Scalable Multi-Task Imitation Learning with Autonomous Improvement
Avi Singh1, Eric Jang2, Alex Irpan2, Daniel Kappler3, Murtaza Dalal1, Sergey Levine1,2, Mohi Khansari3, Chelsea Finn2,4
1UC Berkeley, 2Google Brain, 3Google X, 4Stanford
- A critical challenge for robotic learning is scale: acquiring a large enough dataset for the system to generalize effectively
- Imitation learning is a stable and powerful approach for robot learning, but requires human operators for data collection
- In this work, we aim to build an imitation learning system that is capable of
- Improving through autonomously collected data
- Avoids the explicit use of reinforcement learning or task-specific rewards
- Our method, which we call MILI, utilizes the following insight: In a multi-task setting, a failed attempt at one task might represent a successful attempt at another task. This allows use to rollouts from the learned meta-policy itself for improving its performance.
1. Train a meta-policy on a multi-task imitation dataset
We start with a multi-task dataset of human demonstrations, and apply a meta-imitation learning algorithm to learn a demo-conditioned policy.
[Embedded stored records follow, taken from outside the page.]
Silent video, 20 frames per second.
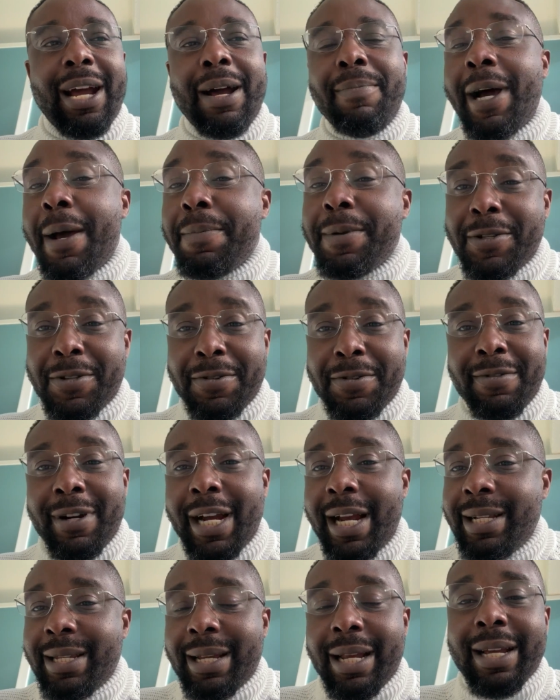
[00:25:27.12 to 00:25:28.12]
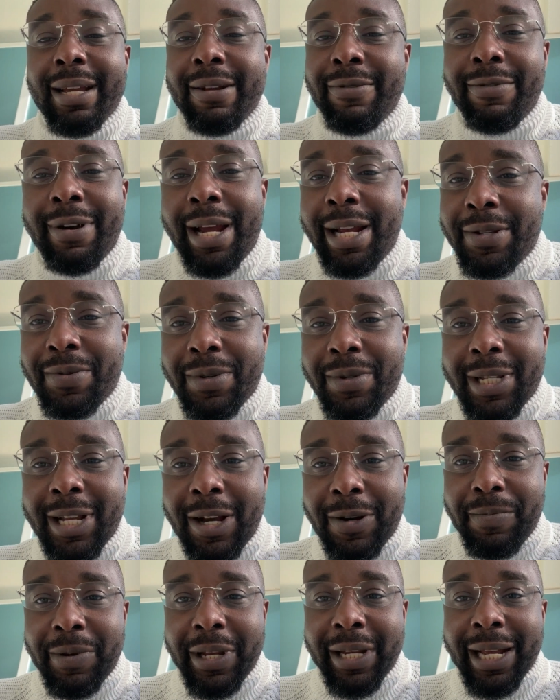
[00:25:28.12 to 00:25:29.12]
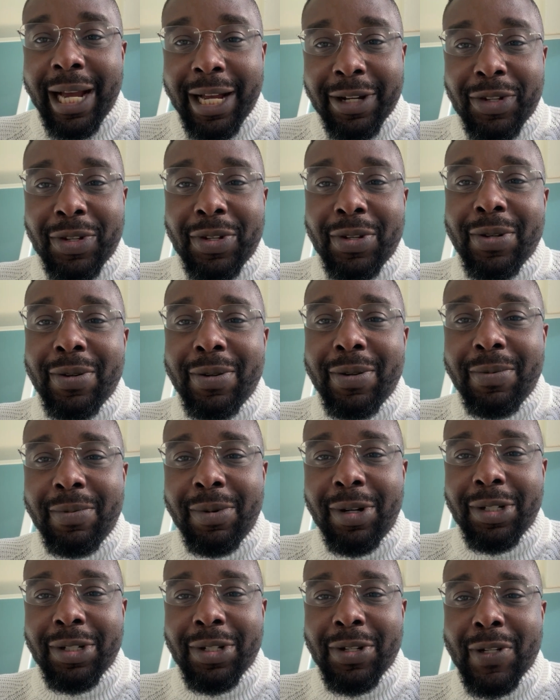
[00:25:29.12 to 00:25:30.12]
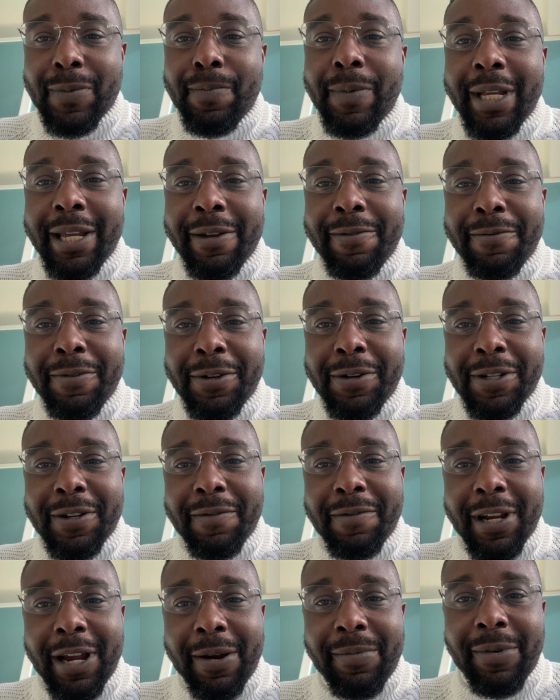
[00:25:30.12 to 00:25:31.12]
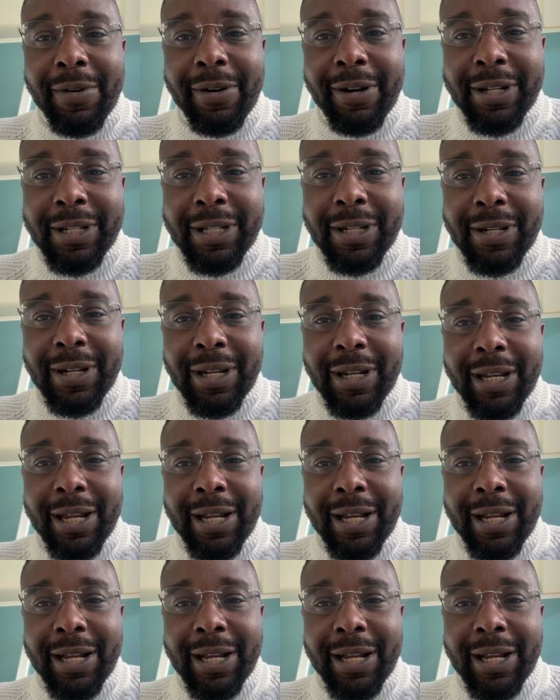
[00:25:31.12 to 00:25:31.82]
I'm happy to write. I can write without being asked to, but to speak in front of cameras,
2. Use the same dataset to also learn a task embedding model
We use the same initially provided dataset to also learn a task embedding model. We use a contrastive loss to push demos from the same task close together in the latent space, and demos from different tasks are pushed apart.
3. Use meta-policy to collect new trials, and embed them
We use the meta-policy learned in step 1 to collect trials new environments by conditioning it on random demonstrations from the original dataset. We embed these trials into the latent task space using the embedding model learned in step 2.
4. Generate new tasks by clustering trials that are close in the latent space into new tasks, and re-run meta-imitation
In order to utilize the trials to learn an improved meta-policy, we need to organize them into tasks. We do so by finding trials that are close to each other in the latent space, and grouping them to generate new task. We then perform meta-imitation on this new dataset, in addition to the original human demo dataset.
MILI: The Complete Pipeline
The MILI algorithm We bootstrap a one-shot imitation policy using a multi-task imitation learning dataset. We then use this policy to collect trials in new environments. A latent task space, learned using the same initial dataset, is then used to find similarities in the collected trials, and generate new tasks for meta-imitation learning. We update our meta-policy using the newly collected data, and repeat this process until convergence.